Linda Millband, lead lawyer for clinical negligence at Thompsons Solicitors, said: “We know, from those

for whom we act, the devastating legacy that mesh has left on families and communities across the UK.

“Despite the NICE guidelines noting public concern and the ongoing ‘high vigilance restriction’, they allow its use for pelvic organ prolapse and stress urinary incontinence. This isn’t ‘clinical excellence’, this is passing the buck. This is like saying to someone wanting to get fit ‘there are known risks with climbing mountains, but it’s a way to get fit - up to you’.

“Patients will remain dependent on varying advice from surgeons, with those who are pro-mesh skirting around known problems and making a positive case for its use and more cautious surgeons sitting on the fence, which puts inappropriate pressure on patients and surgeons. You don’t visit your GP and self-diagnose yourself, so why should mesh surgery be any different?”

"This may be a straw in the wind for a consensus that mesh surgery is fine to continue – which, if it comes, we, on behalf of hundreds of clients and alongside Sling the Mesh, will challenge in every way available."

Linda Millband
Thompsons Solicitors

Earlier this year, health and social care minister, Jackie Doyle-Price, acknowledged that there had been a failure in the regulation of medical devices, noting a lack of transparency for patients within the current system[1].

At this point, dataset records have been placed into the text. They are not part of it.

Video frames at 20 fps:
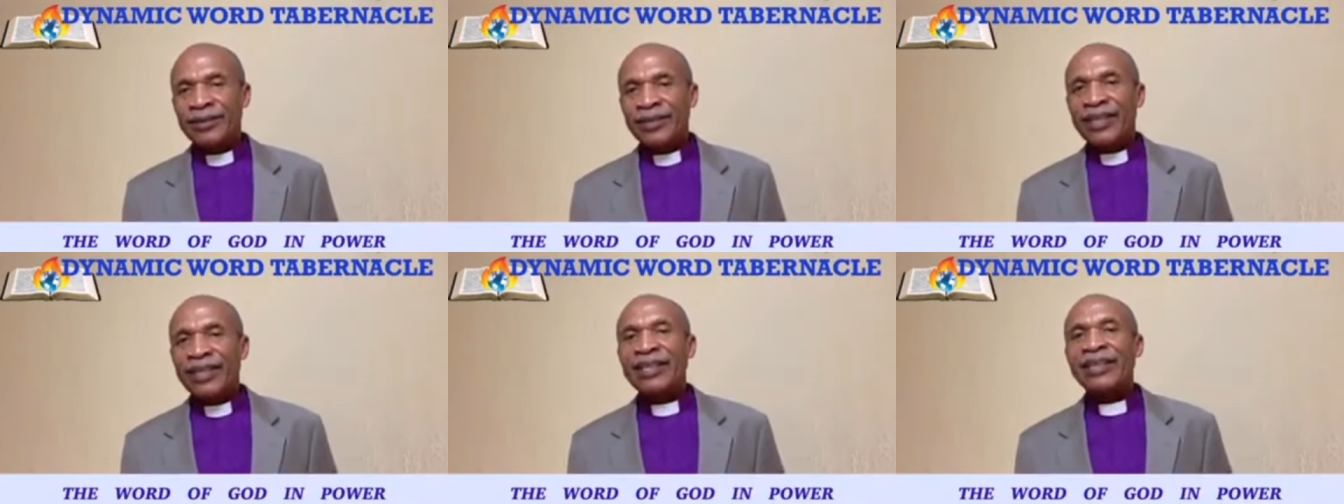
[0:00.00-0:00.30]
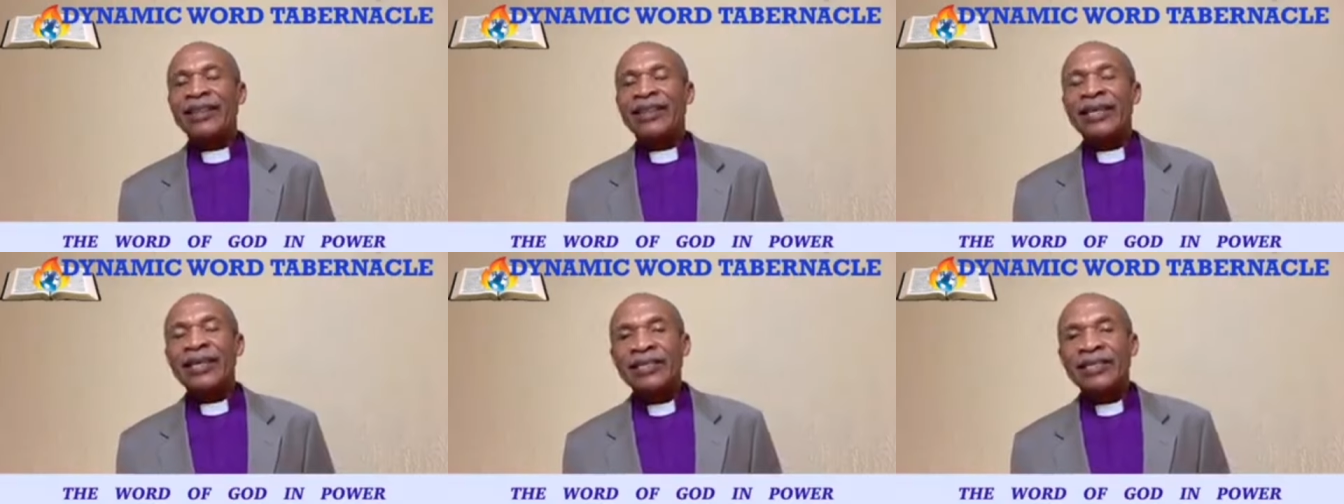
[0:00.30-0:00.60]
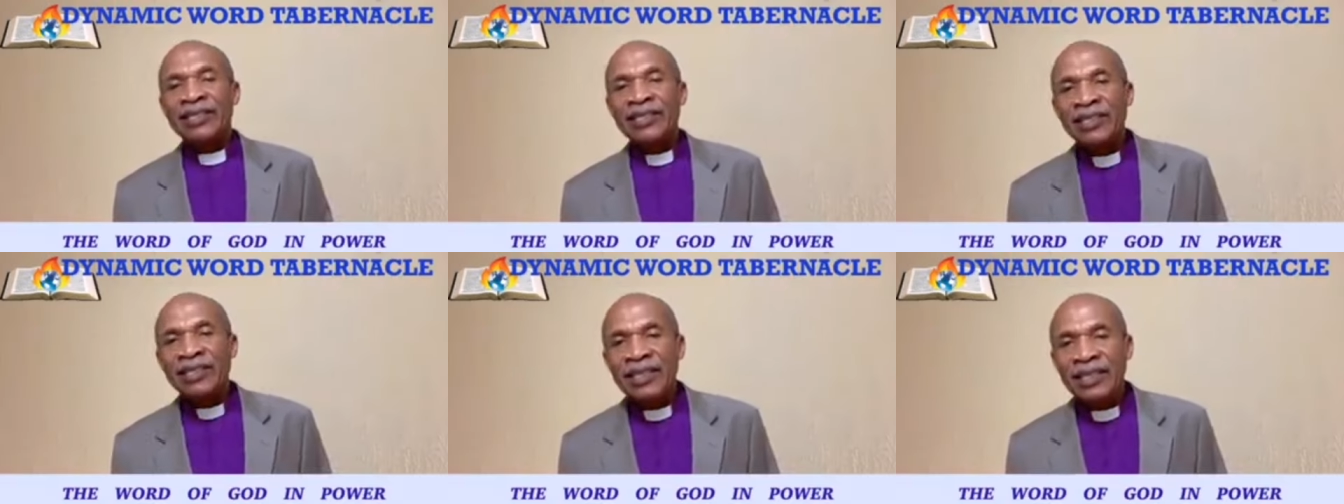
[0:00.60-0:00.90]
Then
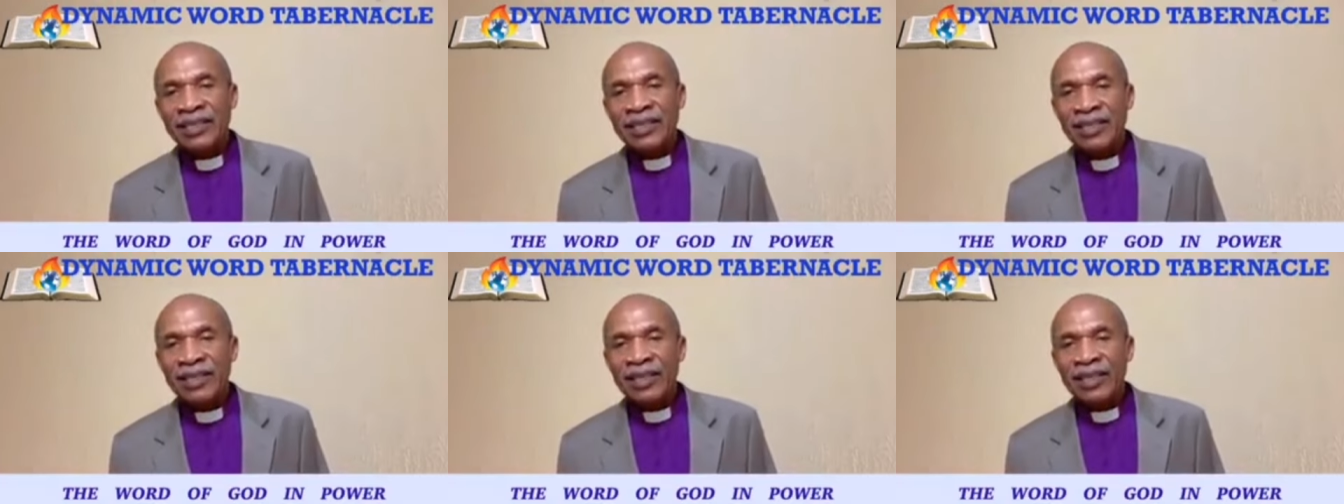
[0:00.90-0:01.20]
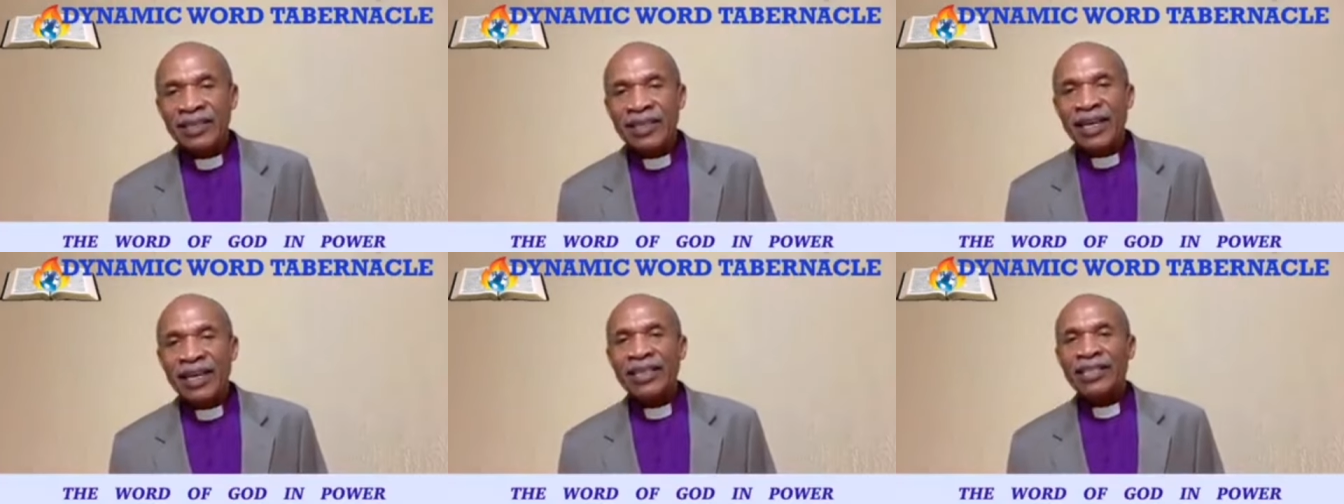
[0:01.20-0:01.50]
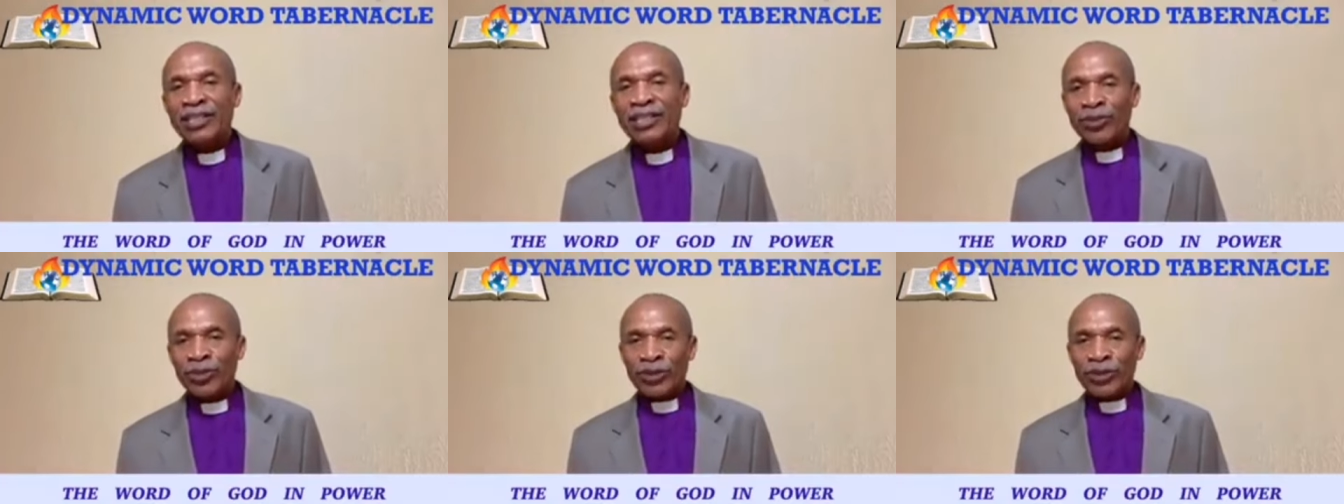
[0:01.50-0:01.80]
13 years later,
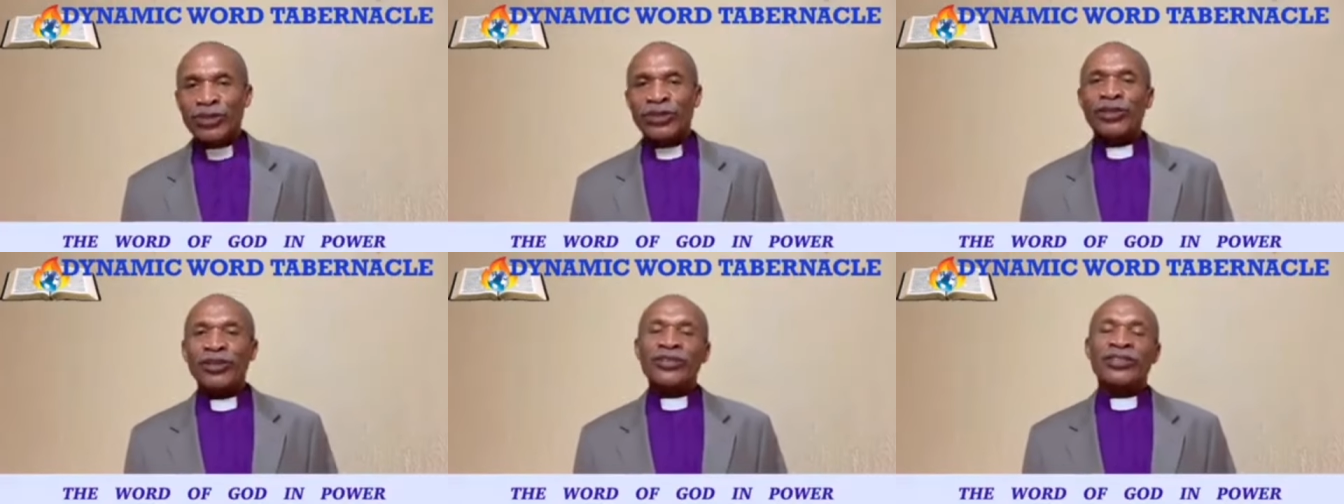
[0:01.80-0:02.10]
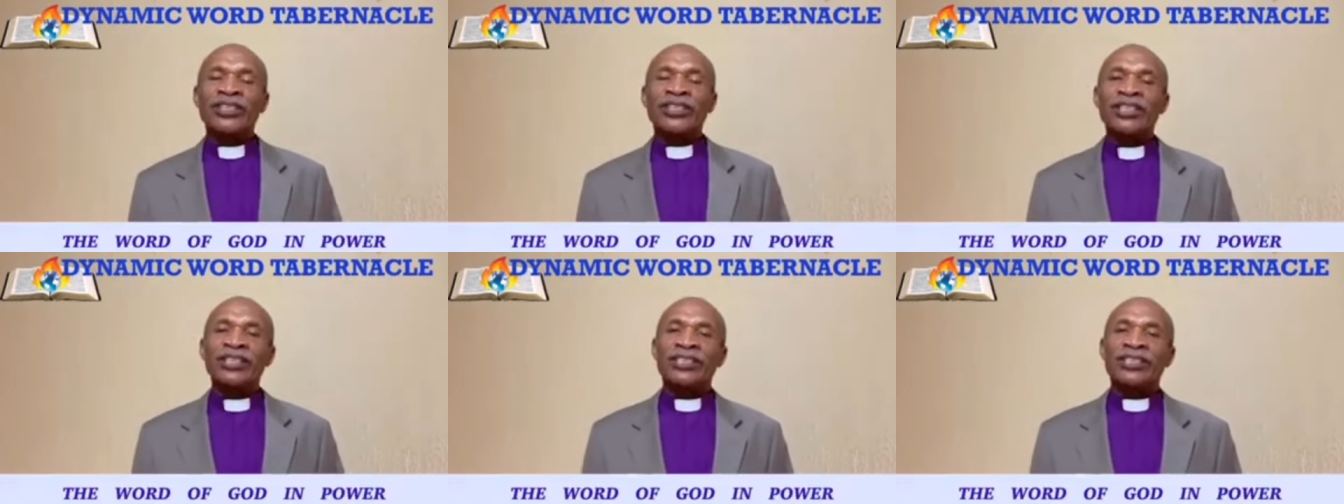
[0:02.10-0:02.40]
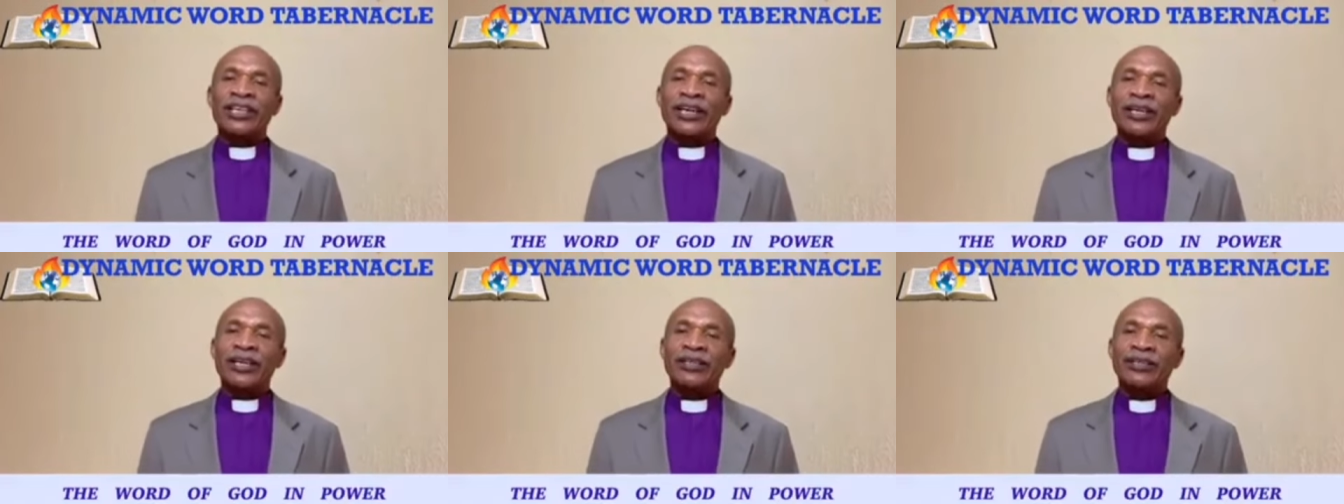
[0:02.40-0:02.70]
she was nursing a
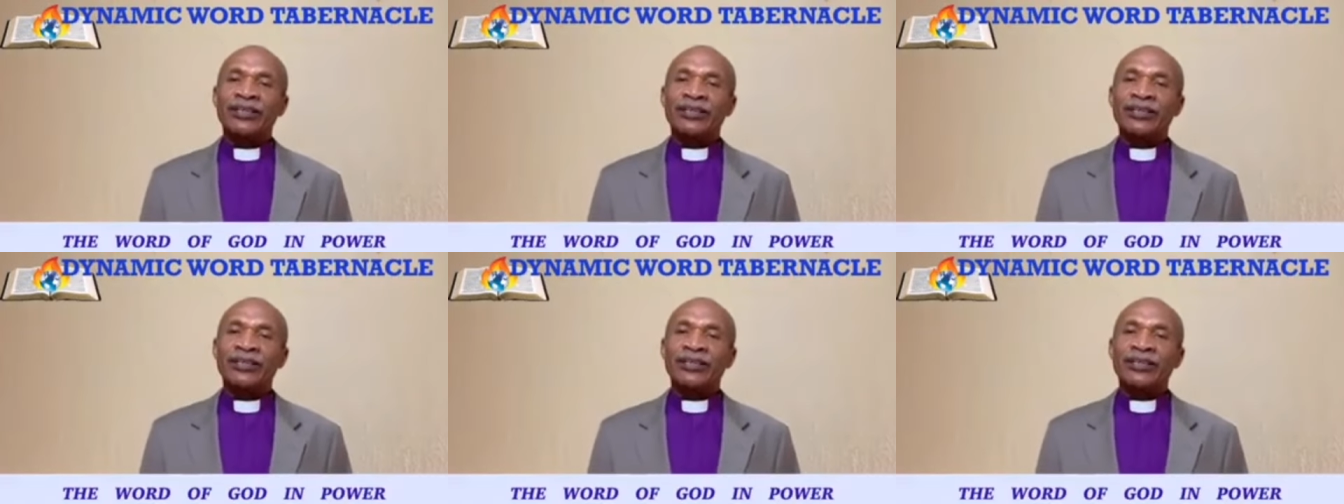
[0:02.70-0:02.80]
child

Thompsons Solicitors and Sling the Mesh are also raising concerns the guidelines are being revised before Baroness Cumberlege has published the findings of her independent review, which is expected later this year.

Linda added: “This may be a straw in the wind for a consensus that mesh surgery is fine to continue – which, if it comes, we, on behalf of hundreds of clients and alongside Sling the Mesh, will challenge in every way available.”

Kath Sansom, director of campaign group Sling the Mesh, added: “We are appalled that despite political campaigns and the obvious suffering of many women, these guidelines are no different from what was published in 2003. They are so weak, they clear the way for the next generation of women to be harmed.

"We told our stories and NICE ignored us. NICE also ignored important scientific evidence, which showed how the mesh risk is at least one in 10 suffering, by deliberately omitting a key study of NHS figures.

"Our Sling the Mesh survey shows that one in 20 women have attempted suicide and more than half have regular suicidal thoughts because of chronic pain, loss of sex life, constant infections and autoimmune disease. These are unacceptable risks from what is sold to women as a simple fix. If a men's operation was creating this level of harm it would have been stopped a long time ago."

Thompsons Solicitors is currently acting on behalf of more than 200 clients who have suffered as a result of mesh implants.

Margie's Story

Margie Maguire, who is being supported by Thompsons, turned to surgery to treat uteral prolapse after the birth of her daughter. Following the surgery, she had two miscarriages and suffered severe and hospitalising pain attacks. She has since had most of the mesh removed and, while the pain has lessened, she remains reliant on a mobility scooter and a number of home adaptations, such as a stair lift and raised toilet seat.

Margie said she was “shocked, appalled and extremely disappointed” by NICE’s plans to re-establish the previous mesh guidelines. She said: “By definition, NICE is supposed to strive for ‘excellence’, but any organisation that is content to allow these surgeries to continue, despite the serious and life-changing side effects that they can cause, is anything but ‘excellent’.

“To think that more people may have mesh surgery and face the sort of life-changing complications I have suffered is just wrong. Without a total ban on its use, the number of people negatively affected will only continue to rise.”